By Shira Hanau
Israel announced Monday that it would reduce its restrictions on travel that were first put in place in November to delay the spread of the Omicron variant, but visitors from the United States are still barred from entering.
Starting Jan. 9, many fully vaccinated foreign travelers will be allowed enter the country again. But visitors from a number of countries deemed “red” due to high infection rates, including the United States and the United Kingdom, are still not allowed.
Israel recorded 6,562 new COVID cases on Sunday, the highest number recorded since September. The United States is experiencing a surge of hundreds of thousands of new cases per day.
The ban on foreign travelers has been a controversial issue in Israel in recent weeks. American immigrants to Israel have been especially vocal about the bans, which have kept their family members out of the country, even for lifecycle events such as weddings or the birth of a grandchild.
Israel’s Minister of Diaspora Affairs Nachman Shai said in a tweet Sunday that he raised the issue at a cabinet meeting and said Israeli Prime Minister Naftali Bennett committed to an imminent “easing of policies.”

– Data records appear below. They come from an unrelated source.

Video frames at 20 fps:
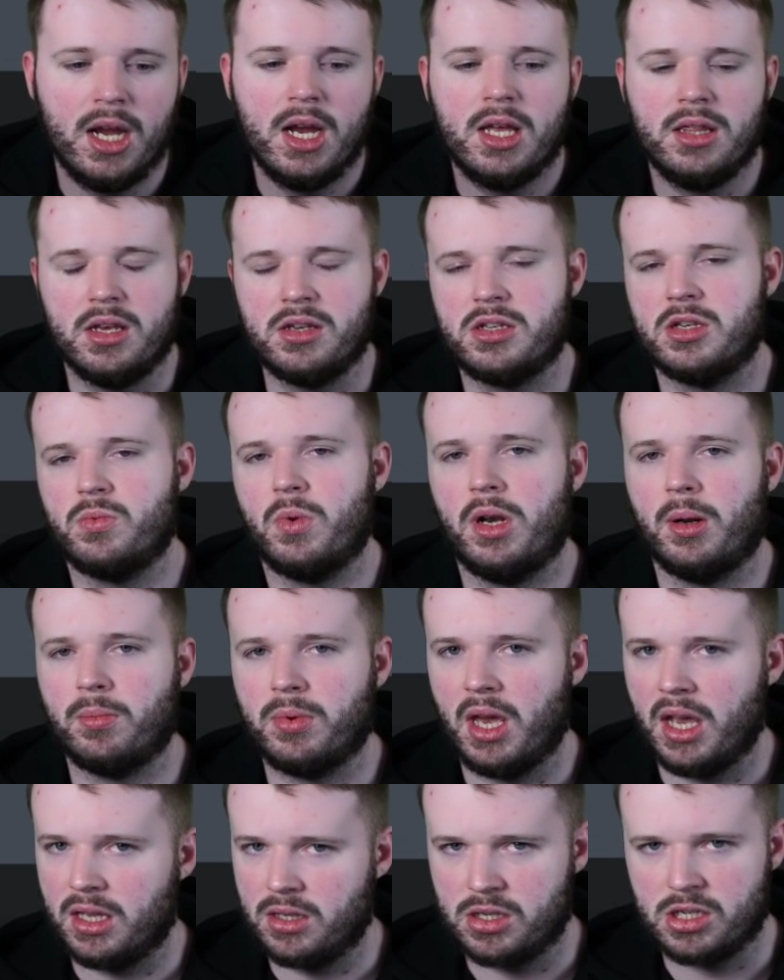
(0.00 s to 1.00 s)
This is when I'm
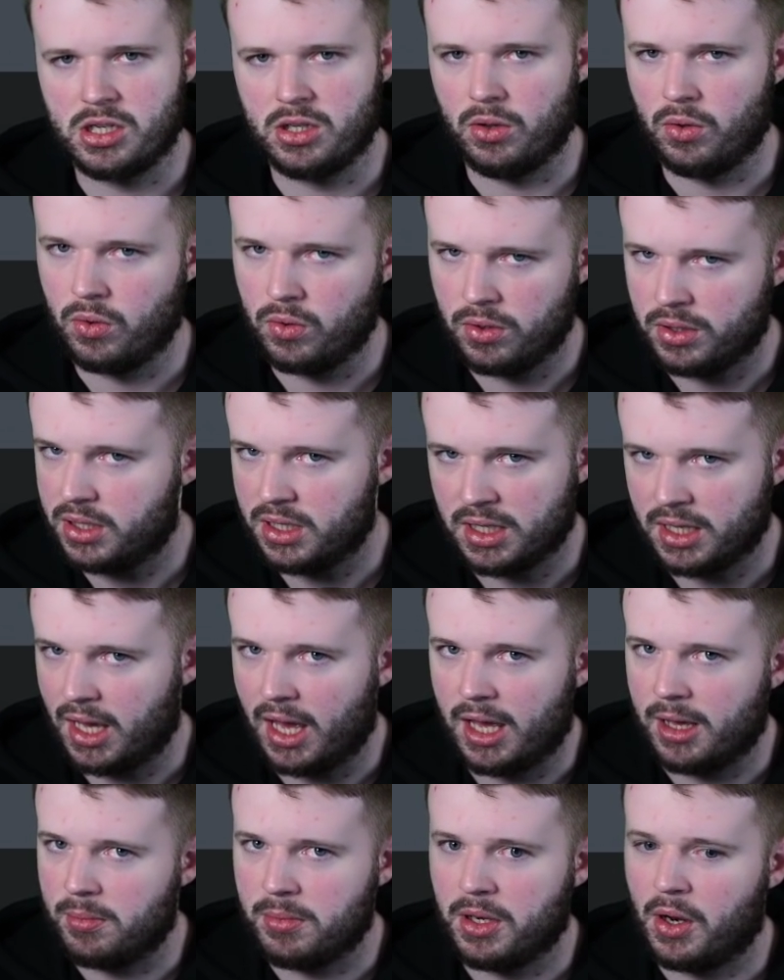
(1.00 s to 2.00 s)
getting slaughtered in a
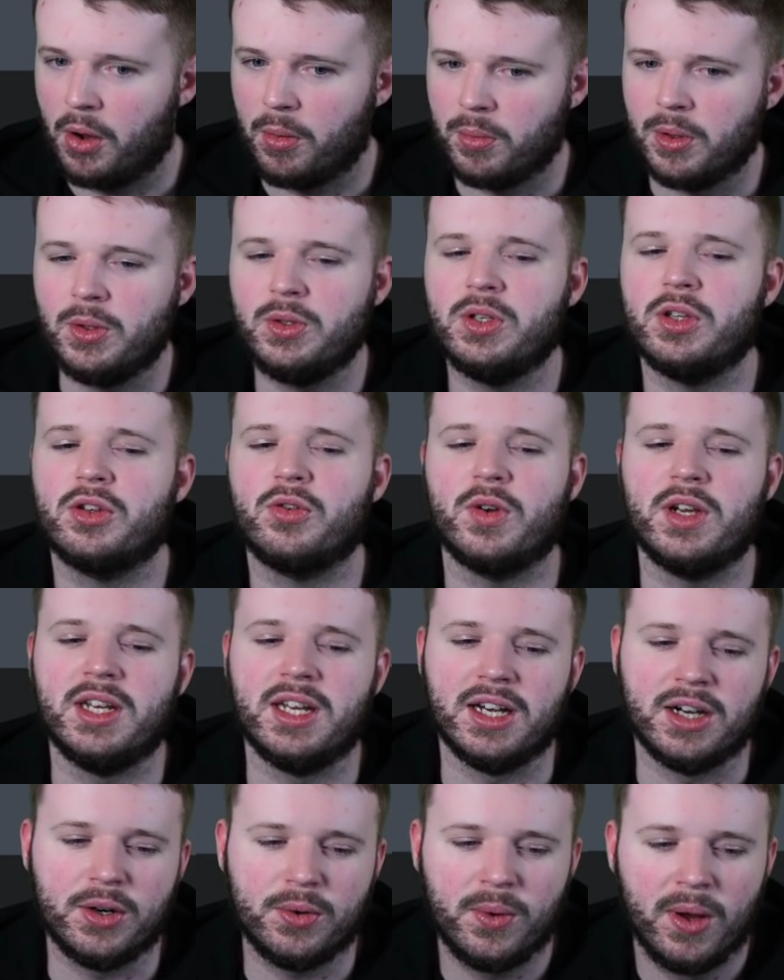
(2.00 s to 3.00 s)
game. You know, I'm losing
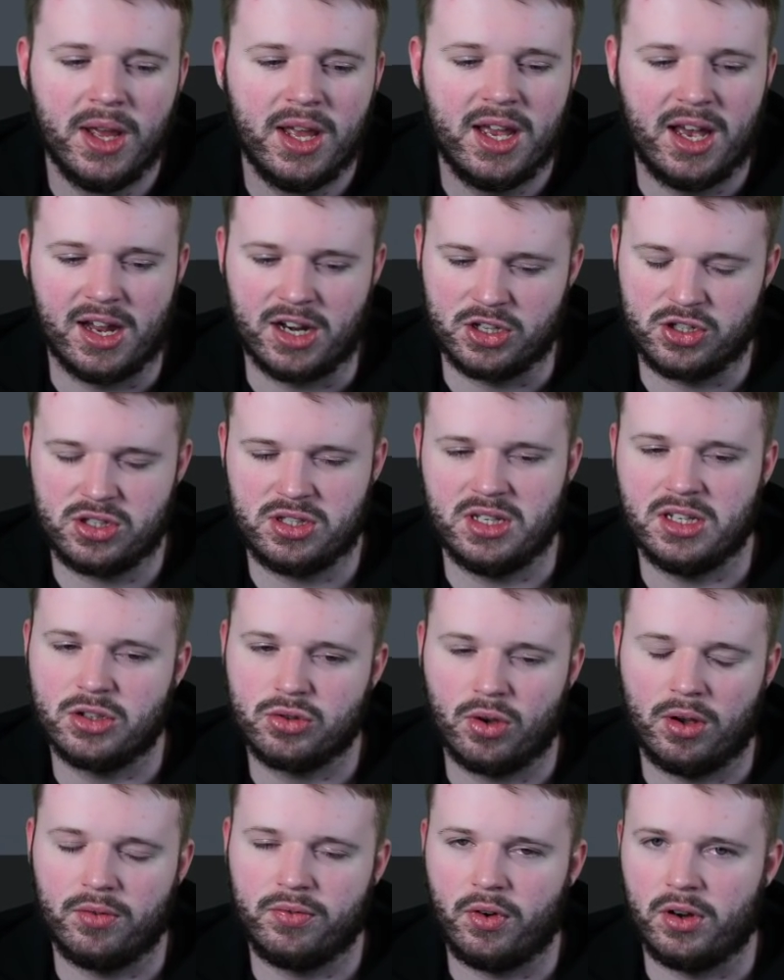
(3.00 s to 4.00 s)
3-0, and I just need to try
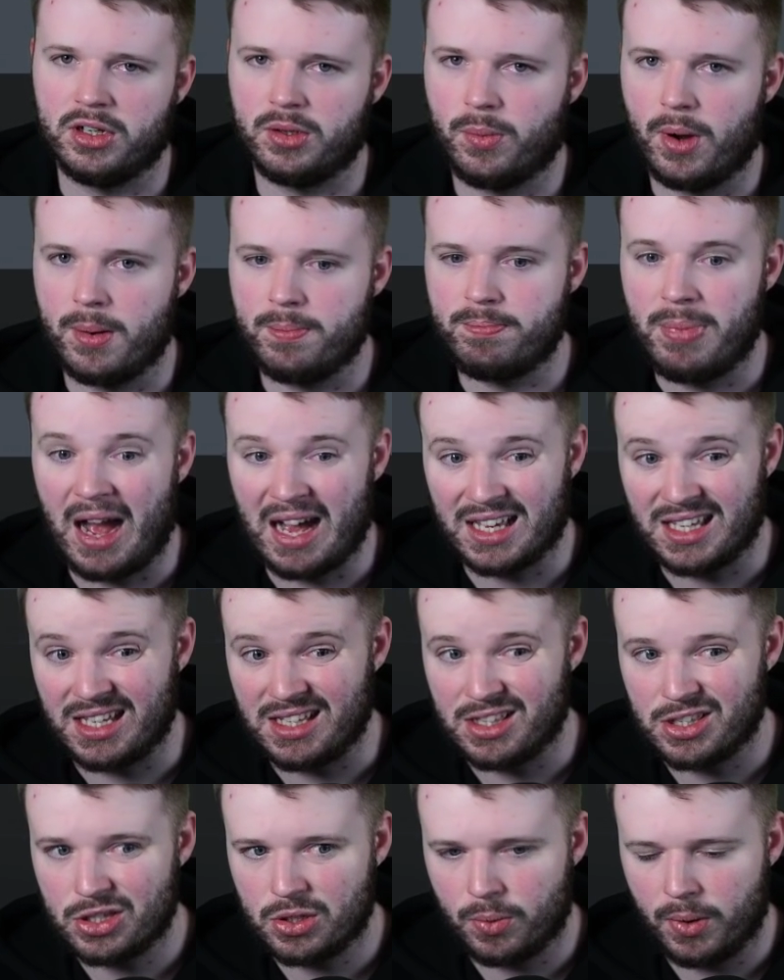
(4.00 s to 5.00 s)
and find a way back
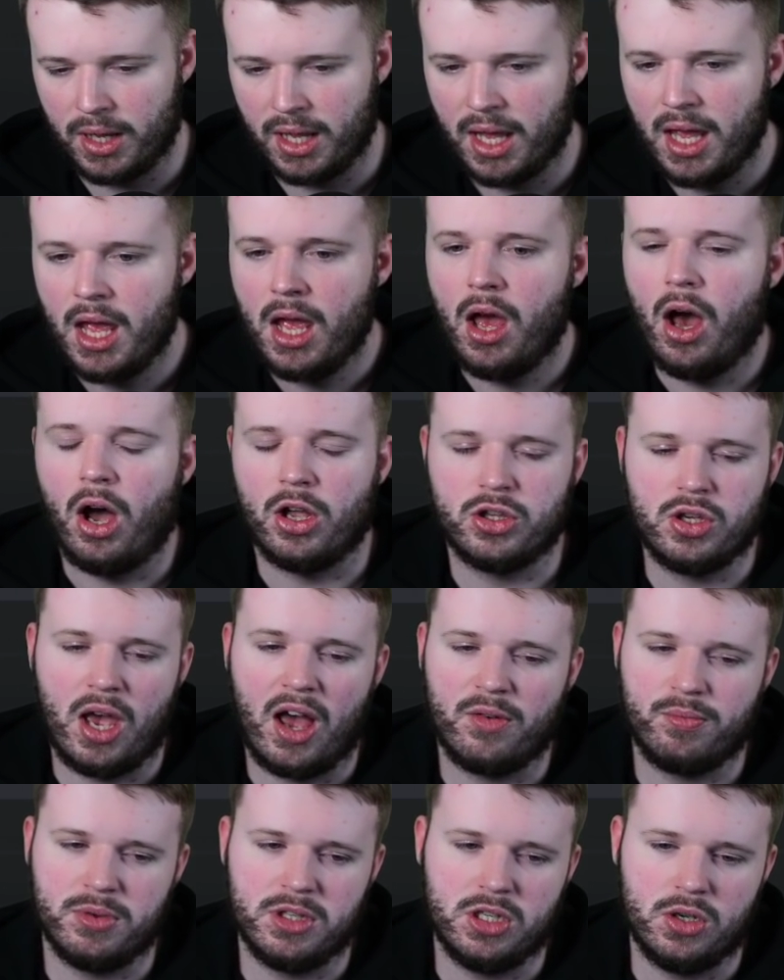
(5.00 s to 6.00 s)
into it. I have
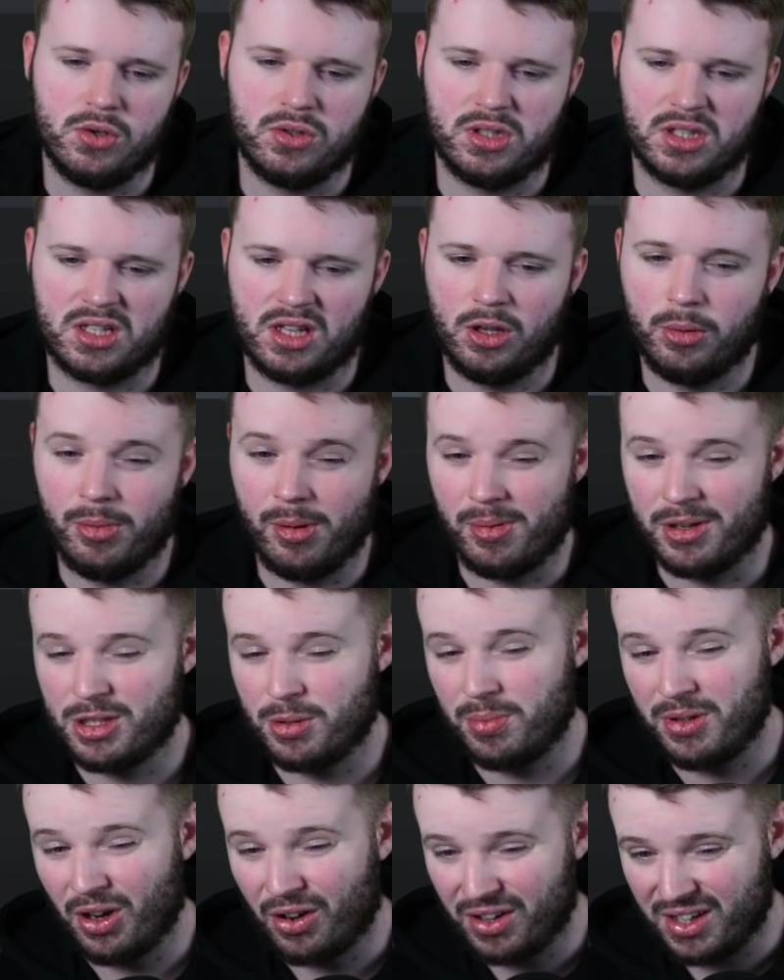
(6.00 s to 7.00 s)
been using this a little bit, but to
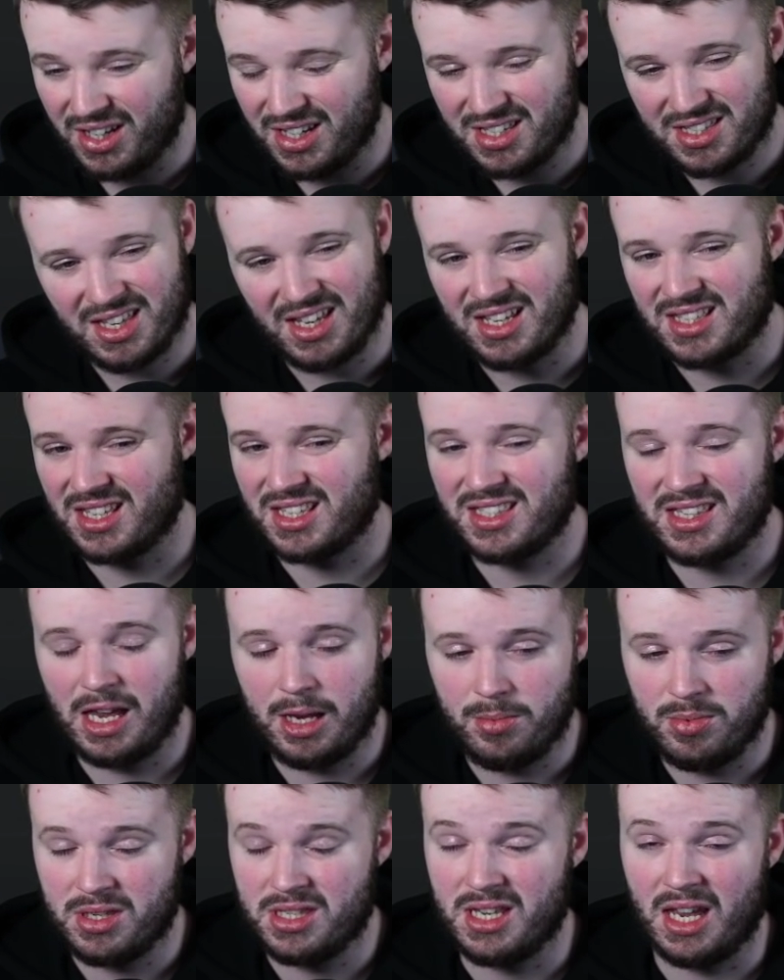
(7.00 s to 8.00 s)
be honest, it's the same
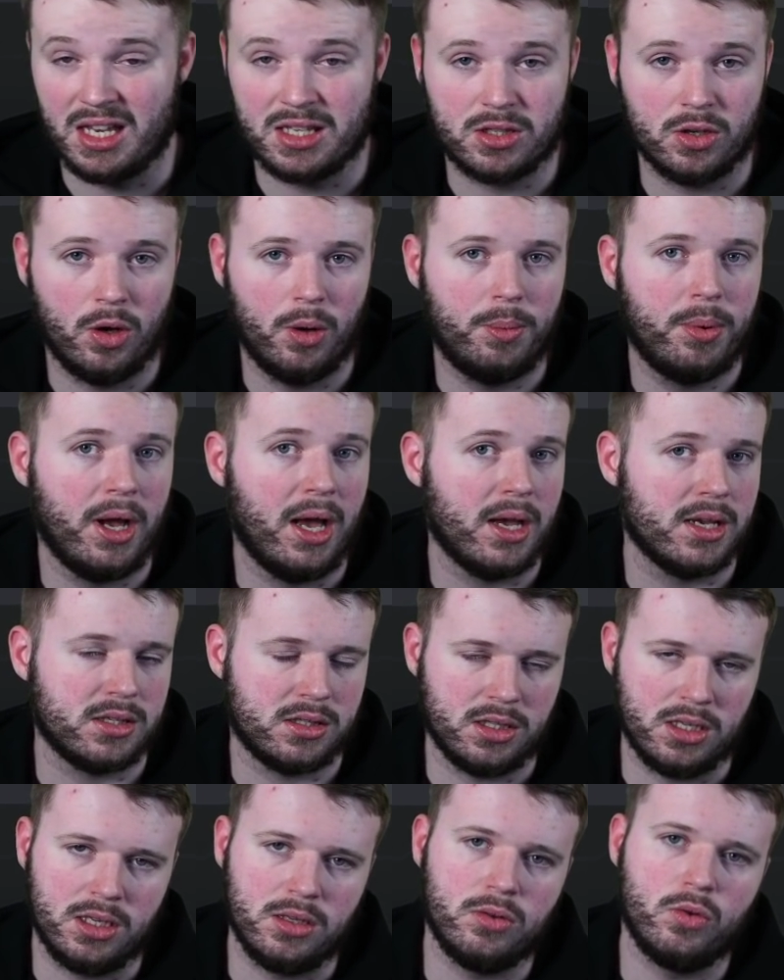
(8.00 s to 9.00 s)
setup as
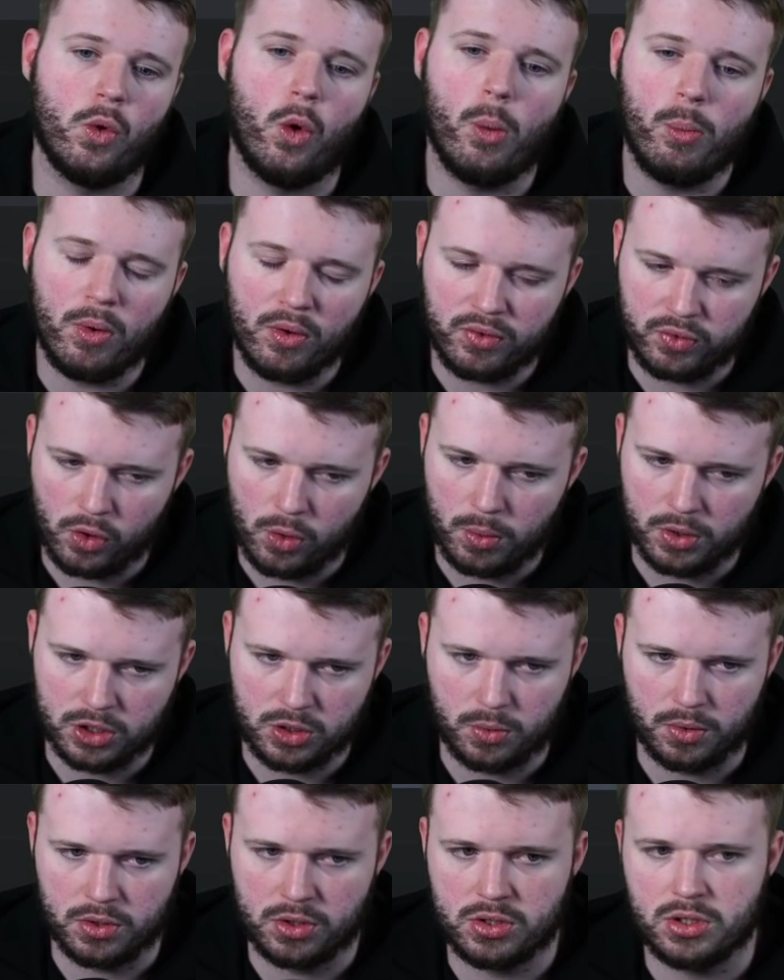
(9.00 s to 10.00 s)
the normal
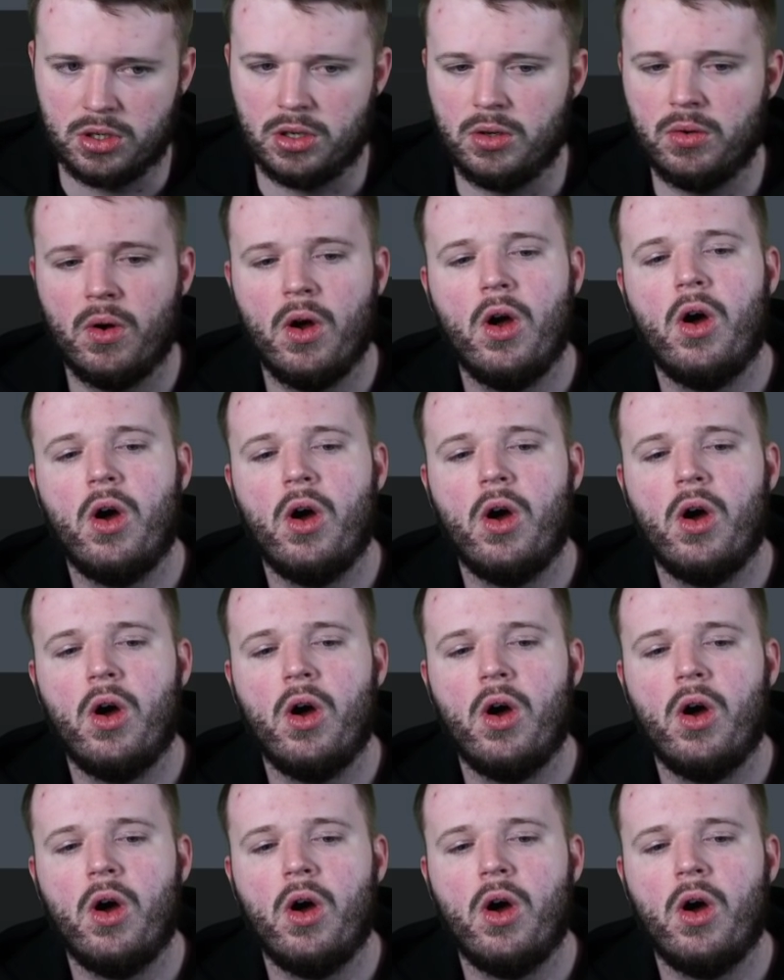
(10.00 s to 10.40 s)
4-1-2-1-2.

The government has sent mixed messages. Israel’s Health Minister Nitzan Horowitz suggested that the spread of the Omicron variant should lead to an easing of travel restrictions.
“The moment infections are spreading, there is no point in stopping entry from abroad,” he told Kan, Israel’s public broadcaster, according to The Times of Israel.
Other countries that will continue to be designated as “red” include the United Arab Emirates, Tanzania, Ethiopia, Mexico, Switzerland and Turkey. Canada, France and South Africa, where the Omicron variant was first detected and where the wave of infections caused by the variant has eased, have been removed from the list.